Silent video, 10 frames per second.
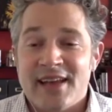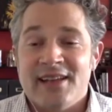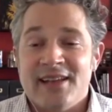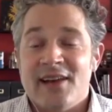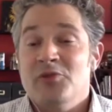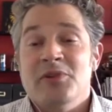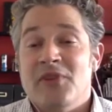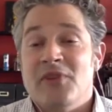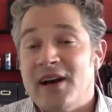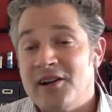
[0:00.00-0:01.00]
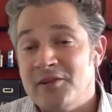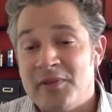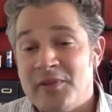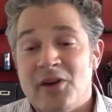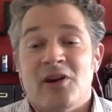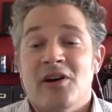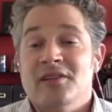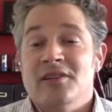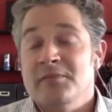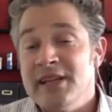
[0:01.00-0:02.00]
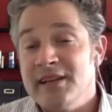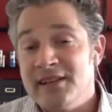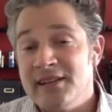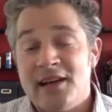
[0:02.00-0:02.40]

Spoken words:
I would be fired without cause immediately.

=== PROBLEM DESCRIPTION ===
Without the pictures, give the entries above back exactly.

=== RESPONSE ===
Silent video, 10 frames per second.
[0:00.00-0:01.00]
[0:01.00-0:02.00]
[0:02.00-0:02.40]

Spoken words:
I would be fired without cause immediately.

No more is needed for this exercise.